Они все шли и шли через лес, головы у них немного кружились, оба внимательно смотрели под ноги, -- не подается ли земля, -- и часто останавливались, когда какой-нибудь колючий куст впивался ветвями в их плоть. Мерлин, в очередной раз зацепившись, чертыхался, а чертыхаясь, отчасти утрачивал концентрацию, и оба становились видимыми -- смутно, словно осенняя дымка. При этом кролики, оказавшиеся от них с подветренной стороны, садились на задние лапки и восклицали: "Господи-Боже!".
– - А дальше что?
– - спросил Варт.
– - Значит так, -- ответил Мерлин.
– - Перед нами Бурливые Воды. На том берегу ты видишь замок великана, нам придется туда переплыть. Ходить, будучи невидимкой, тяжело, а уж плавать в таком состоянии и вовсе невозможно, даже если упражняться годами. Вечно зарываешься носом в воду. Так что, пока мы будем переправляться, мне придется тебя отпустить. Постарайся как можно скорее найти меня на том берегу.
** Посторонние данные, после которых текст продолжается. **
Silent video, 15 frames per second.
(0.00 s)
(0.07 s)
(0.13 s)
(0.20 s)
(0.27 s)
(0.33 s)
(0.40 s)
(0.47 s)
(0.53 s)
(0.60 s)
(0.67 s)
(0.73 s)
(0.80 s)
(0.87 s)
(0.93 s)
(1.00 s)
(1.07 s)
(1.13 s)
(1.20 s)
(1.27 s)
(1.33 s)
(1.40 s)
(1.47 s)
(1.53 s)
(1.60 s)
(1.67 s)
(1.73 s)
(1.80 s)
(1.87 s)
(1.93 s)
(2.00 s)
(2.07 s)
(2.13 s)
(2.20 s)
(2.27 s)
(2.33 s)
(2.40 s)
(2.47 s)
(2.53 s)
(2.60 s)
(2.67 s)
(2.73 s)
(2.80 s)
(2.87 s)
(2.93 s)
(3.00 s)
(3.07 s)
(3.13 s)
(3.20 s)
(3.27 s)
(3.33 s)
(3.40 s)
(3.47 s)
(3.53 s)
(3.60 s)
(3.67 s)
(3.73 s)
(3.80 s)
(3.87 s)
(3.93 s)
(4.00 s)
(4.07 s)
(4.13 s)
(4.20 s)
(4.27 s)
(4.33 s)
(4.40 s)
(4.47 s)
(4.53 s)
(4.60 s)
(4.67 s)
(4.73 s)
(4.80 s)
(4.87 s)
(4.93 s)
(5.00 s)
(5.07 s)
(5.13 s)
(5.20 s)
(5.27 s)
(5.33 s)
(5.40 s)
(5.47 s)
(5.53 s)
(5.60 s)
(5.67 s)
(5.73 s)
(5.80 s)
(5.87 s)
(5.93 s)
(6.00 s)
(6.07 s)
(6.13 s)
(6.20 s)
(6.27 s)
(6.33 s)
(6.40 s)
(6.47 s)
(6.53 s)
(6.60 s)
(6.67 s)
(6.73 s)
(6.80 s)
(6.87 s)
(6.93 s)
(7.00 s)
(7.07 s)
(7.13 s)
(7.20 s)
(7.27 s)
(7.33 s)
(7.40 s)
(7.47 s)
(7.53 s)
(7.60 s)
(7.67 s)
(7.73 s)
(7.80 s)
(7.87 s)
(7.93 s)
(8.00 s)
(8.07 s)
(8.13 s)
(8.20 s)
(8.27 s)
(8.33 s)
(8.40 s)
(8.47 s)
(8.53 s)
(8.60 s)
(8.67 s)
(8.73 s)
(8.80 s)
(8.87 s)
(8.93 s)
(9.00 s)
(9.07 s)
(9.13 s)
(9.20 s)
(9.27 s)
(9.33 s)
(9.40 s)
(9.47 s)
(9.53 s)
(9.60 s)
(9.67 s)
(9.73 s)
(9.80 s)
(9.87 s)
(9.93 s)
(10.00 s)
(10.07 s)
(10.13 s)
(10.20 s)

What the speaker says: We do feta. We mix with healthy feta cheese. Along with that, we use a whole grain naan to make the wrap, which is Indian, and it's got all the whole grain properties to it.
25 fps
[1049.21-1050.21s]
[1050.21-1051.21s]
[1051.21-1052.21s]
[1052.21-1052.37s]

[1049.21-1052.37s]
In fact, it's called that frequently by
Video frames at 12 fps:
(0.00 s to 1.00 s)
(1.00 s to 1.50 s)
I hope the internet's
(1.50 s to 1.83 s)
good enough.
Варт вступил в теплую, освещенную звездами воду, струившуюся с мелодичностью, присущей только речке, в которой обитают лососи, и поплыл к противоположному берегу. Он плыл быстро, по-собачьи, забирая немного вниз по течению, и выбравшись из воды, вынужден был спуститься вдоль берега еще на четверть мили, прежде чем встретил мокрого Мерлина. Мерлин плыл брасом, демонстрируя изрядную точность неторопливых движений, и при этом глядел вперед, поверх рассекающей волну бороды, с отчасти озабоченным выражением плывущей за подбитой дичью собаки.